"Je n'ai pas besoin d'un ventriloque" : Emmanuel Macron recadre Marine Le Pen qui l'accuse d’être pour le burkini

Publié à 22h45, le 20 mars 2017 , Modifié à 22h48, le 20 mars 2017

"Je n'ai pas besoin d'un ventriloque" : Emmanuel Macron recadre Marine Le Pen qui l'accuse d’être pour le burkini
© Capture d'écran images TF1
Image Julien Chabrout


Le premier débat télévisé entre les cinq candidats à la présidentielle, organisé par TF1 ce lundi 20 mars, a longtemps été calme. Une heure après son début, il s’est réveillé sur la question de la laïcité. Attaqué sur le burkini par Marine Le Pen, qui l’accusait d’être "pour" le port de ce vêtement, Emmanuel Macron, plutôt discret jusque-là, a en effet vivement répondu à la candidate du FN. Il a déclaré :

 



Madame Le Pen, vous serez gentille, je ne vous fait pas parler, je n'ai pas besoin d'un ventriloque. Je vous assure, tout va très bien. Quand j'ai quelque chose à dire, je le dis clairement, c'est mon habitude.

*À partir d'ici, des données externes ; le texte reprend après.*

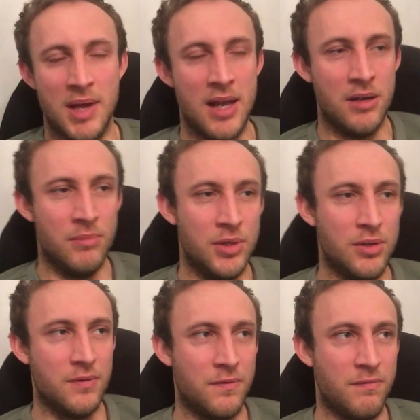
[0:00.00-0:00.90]
element
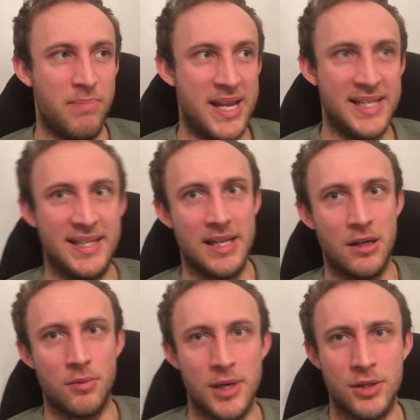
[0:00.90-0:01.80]
of
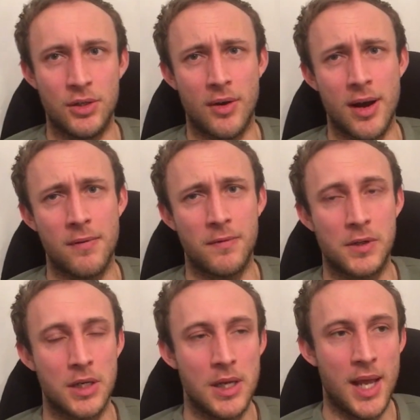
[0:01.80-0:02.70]
basic witchcraft,
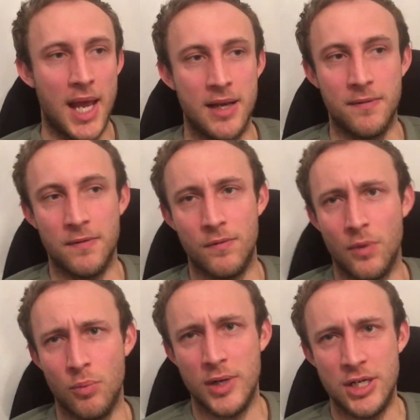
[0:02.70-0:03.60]
anything
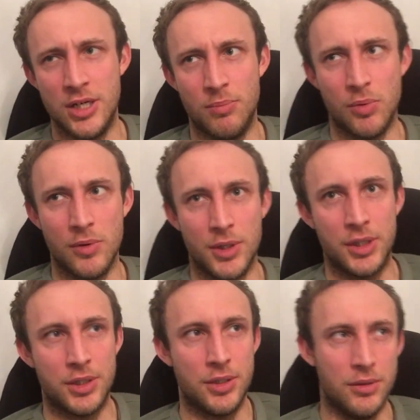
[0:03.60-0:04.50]
from Ouija boards
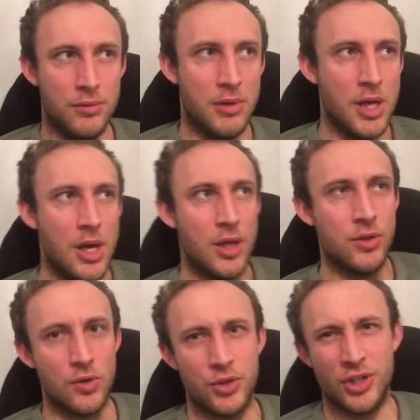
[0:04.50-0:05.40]
to
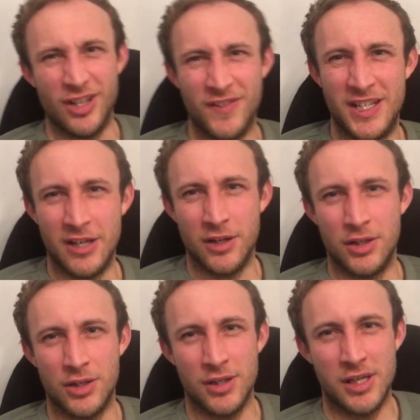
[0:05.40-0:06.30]
doctrine of
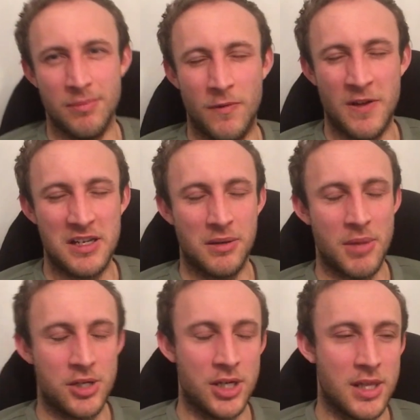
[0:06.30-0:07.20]
signature, sympathetic
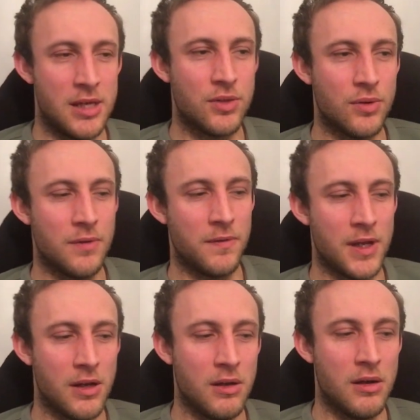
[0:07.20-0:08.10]
magic, that sort of thing.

Et voici la suite de cet échange entre les deux candidats donnés favoris dans les sondages :

 

Marine Le Pen : Alors que pensez-vous du burkini, monsieur Macron ?

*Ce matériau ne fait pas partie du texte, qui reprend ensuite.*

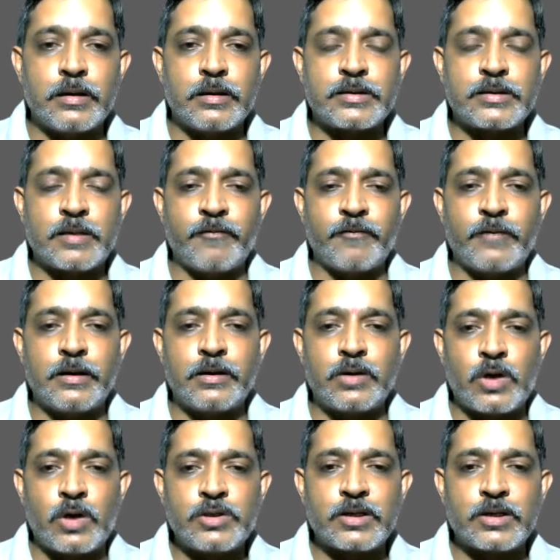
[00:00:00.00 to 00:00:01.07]
someone
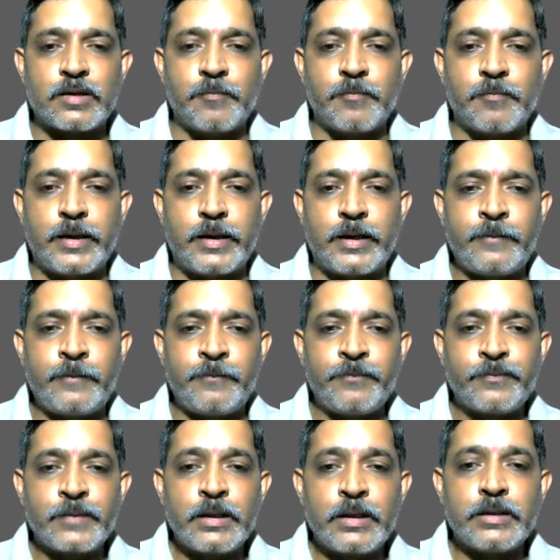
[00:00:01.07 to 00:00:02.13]
lodge a complaint,
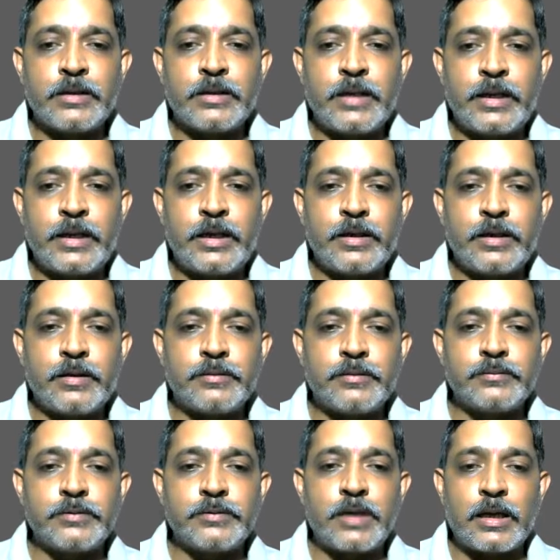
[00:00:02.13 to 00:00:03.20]
they
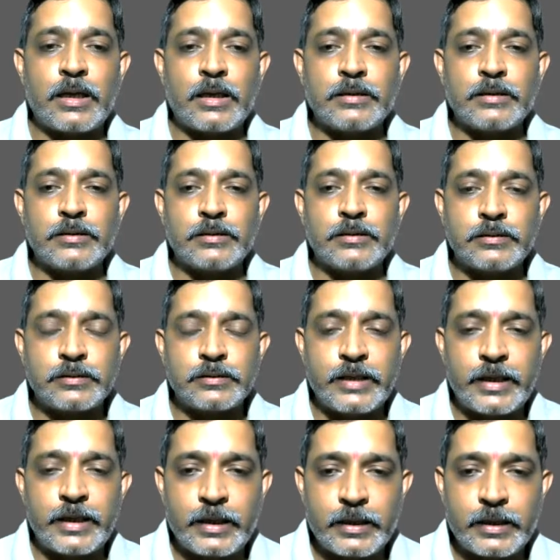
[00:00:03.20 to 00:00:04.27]

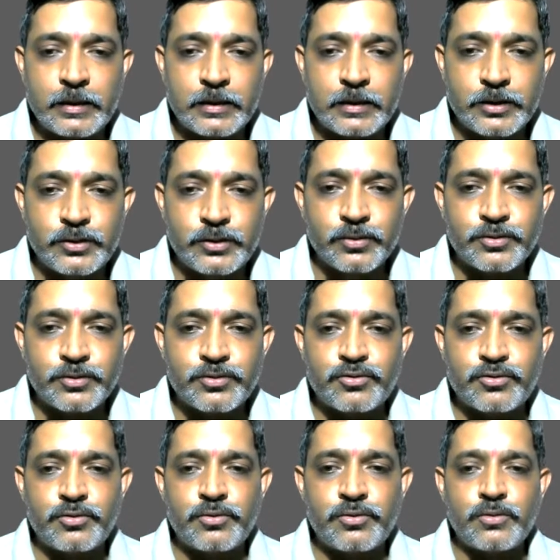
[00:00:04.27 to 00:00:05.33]
they used
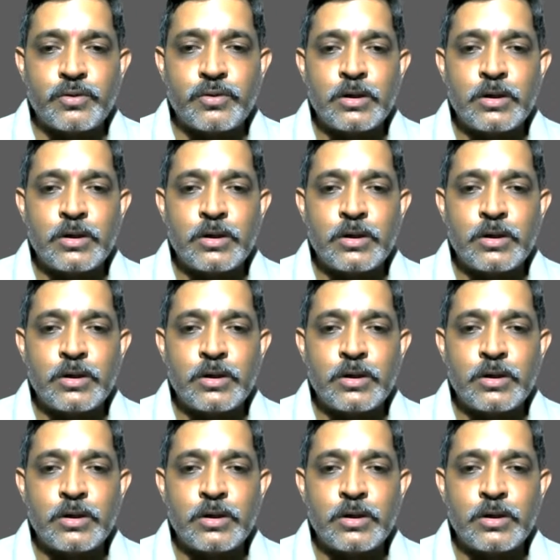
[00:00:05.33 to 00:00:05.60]
to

Emmanuel Macron : Je l'ai dit très clairement, ça n'a rien à voir avec la laïcité parce que ce n'est pas d'ordre cultuel. C'est un sujet d'ordre public. Donc le burkini, je suis pour éviter comme d'ailleurs le piège nous est tendu par celles et ceux qui veulent diviser la société d'en faire un grand débat de laïcité. Le piège dans lequel vous êtes en train de tomber, Madame Le Pen, par vos provocations, c'est de diviser la société, c'est de faire que les plus de quatre millions de Françaises et de Français dont la religion est l'islam, et qui sont pour la très grande majorité absolument pas dans le communautarisme mais qui vivent dans notre République, c'est d'en faire des ennemis de la République. Eh bien moi non. Et donc le burkini, c'est un problème. Il y a certains maires qui ont pris des arrêtés et qui étaient parfois justifiés, et cela a été constaté, c'est un problème d'ordre public. Quand il y a un trouble à l'ordre public, le maire est responsable de cela, il prend un arrêté, c'est sous le contrôle du juge administratif. Ce n'est pas un grand problème de théorie. Ne divisez pas les Français là-dessus. 

Content de cet échange, l'équipe d'Emmanuel Macron a tweeté la vidéo :







Un peu plus tôt, Benoit Hamon avait interpellé Marine Le Pen sur la question de la laïcité : "C'est comme ça vous arrange", lui avait-il lancé.